◆ WHAT YOU HAVE TO DO: Set the data below down again, exactly, with every picture left out.

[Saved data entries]
....

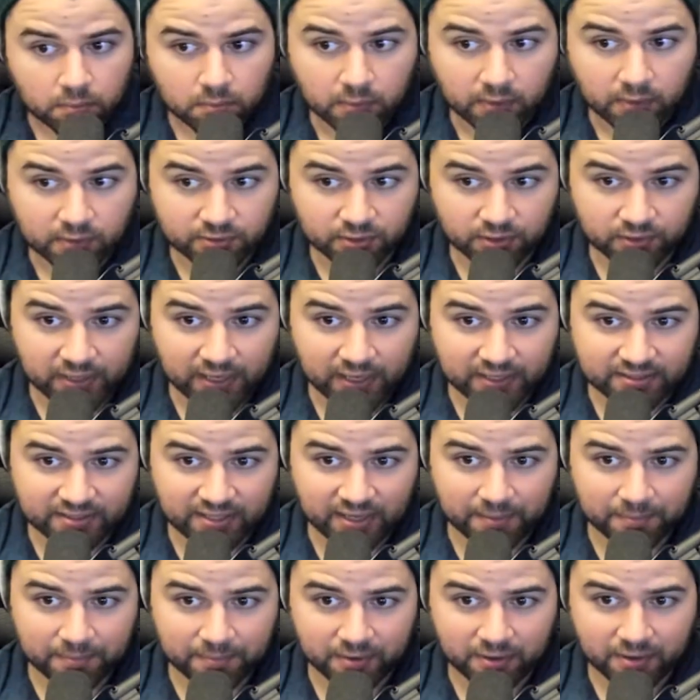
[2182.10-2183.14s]
Until next
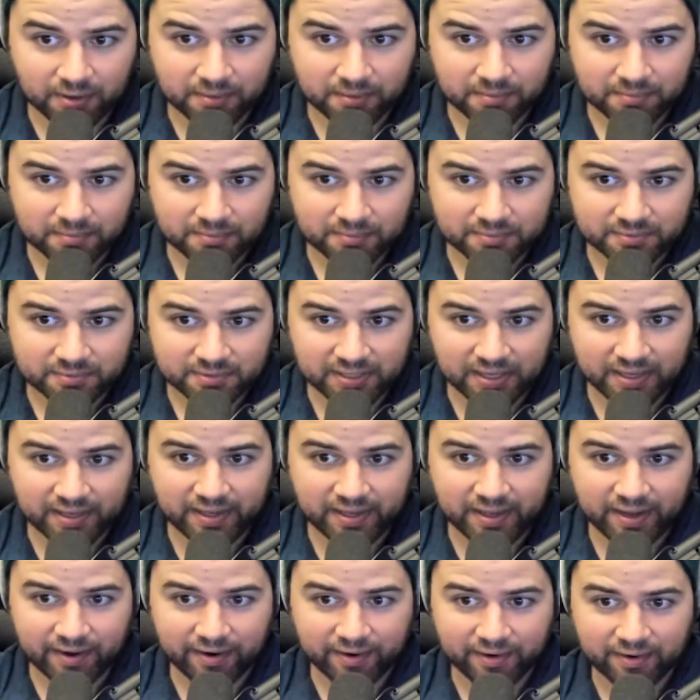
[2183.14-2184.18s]
time, y'all, take
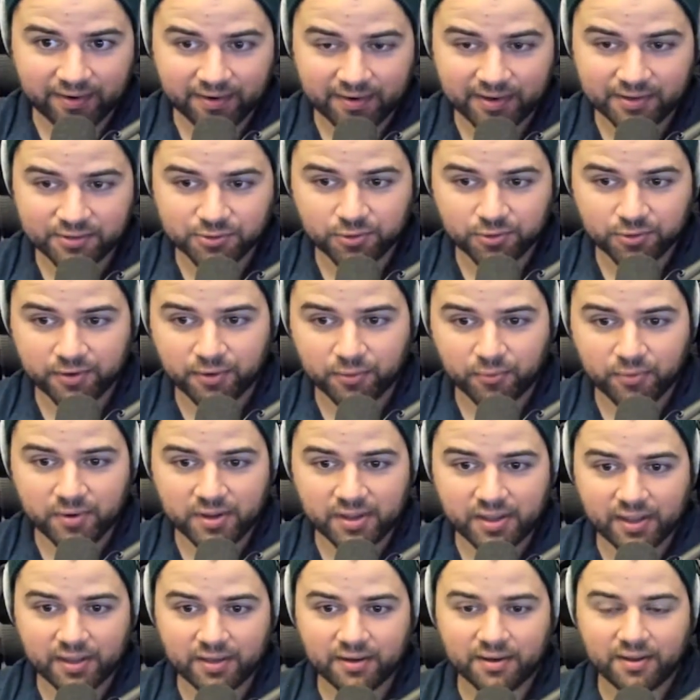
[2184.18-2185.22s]
care. Enjoy your
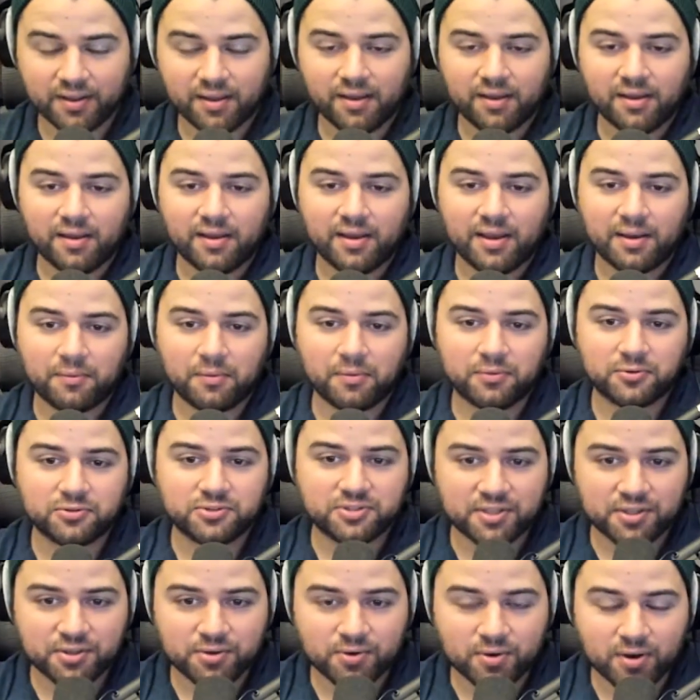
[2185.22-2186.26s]
weekend. We will
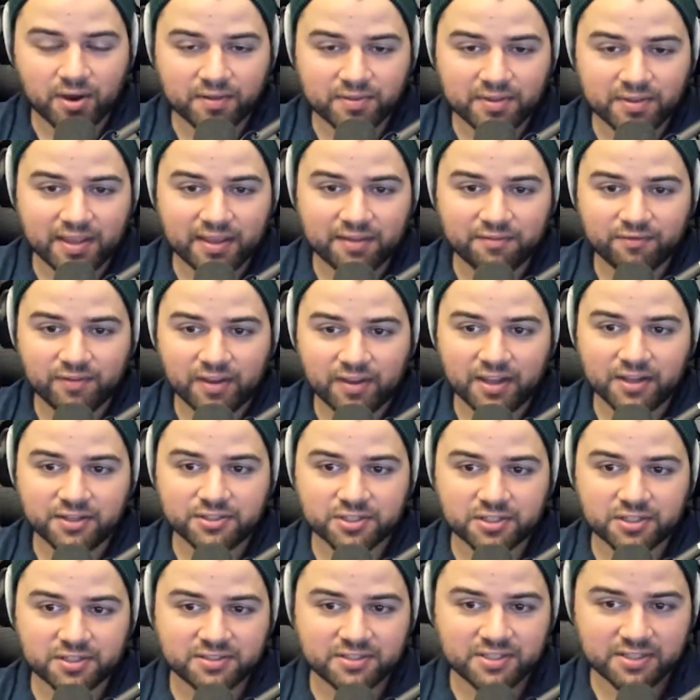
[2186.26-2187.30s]
see you on the
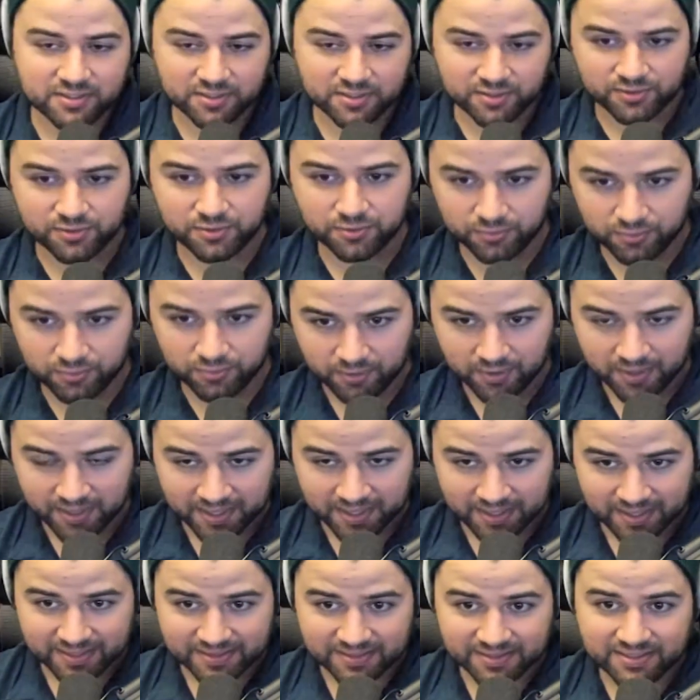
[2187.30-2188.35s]
Invasion Season 2
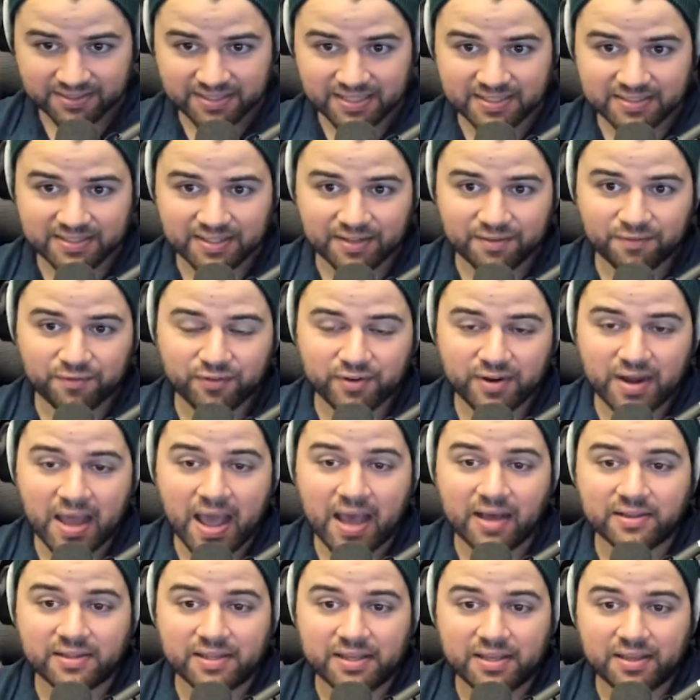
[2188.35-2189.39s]
season
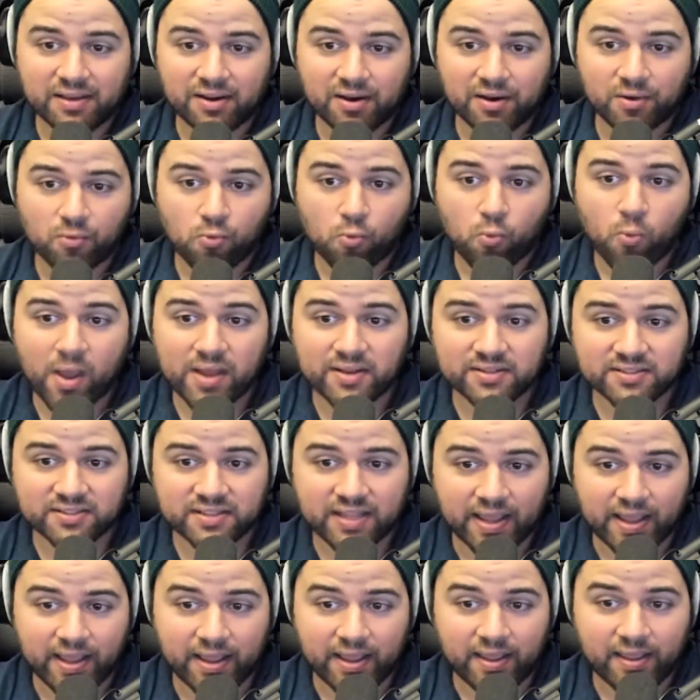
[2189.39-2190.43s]
finale on
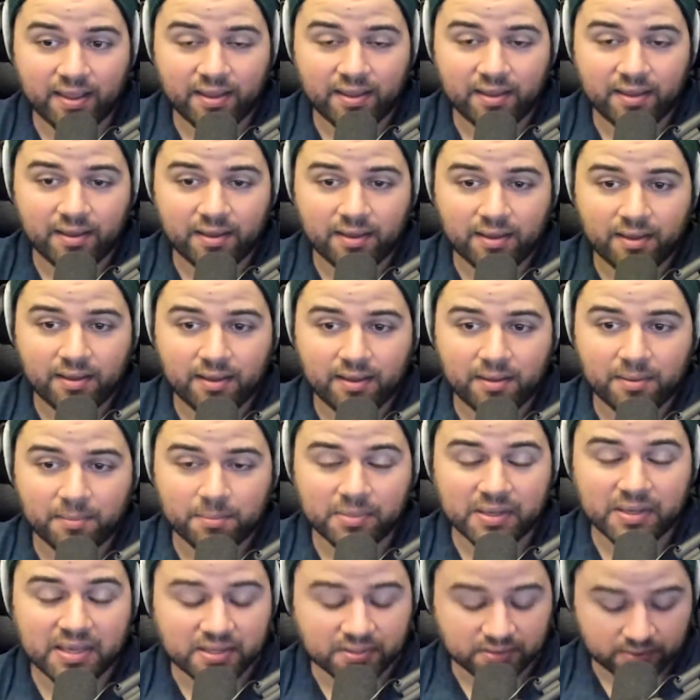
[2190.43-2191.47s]
Wednesday.
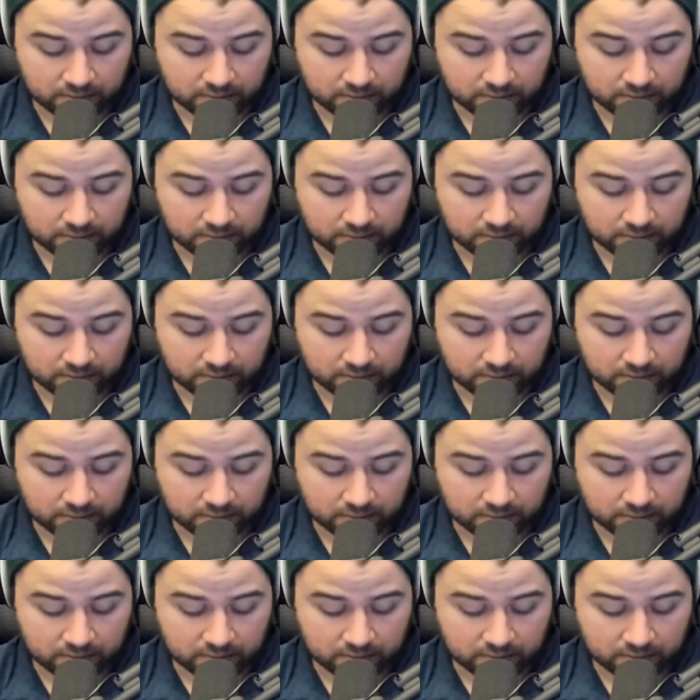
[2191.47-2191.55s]
Peace.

....

◆ ANSWER FOR THIS EXERCISE:
[2182.10-2183.14s]
Until next
[2183.14-2184.18s]
time, y'all, take
[2184.18-2185.22s]
care. Enjoy your
[2185.22-2186.26s]
weekend. We will
[2186.26-2187.30s]
see you on the
[2187.30-2188.35s]
Invasion Season 2
[2188.35-2189.39s]
season
[2189.39-2190.43s]
finale on
[2190.43-2191.47s]
Wednesday.
[2191.47-2191.55s]
Peace.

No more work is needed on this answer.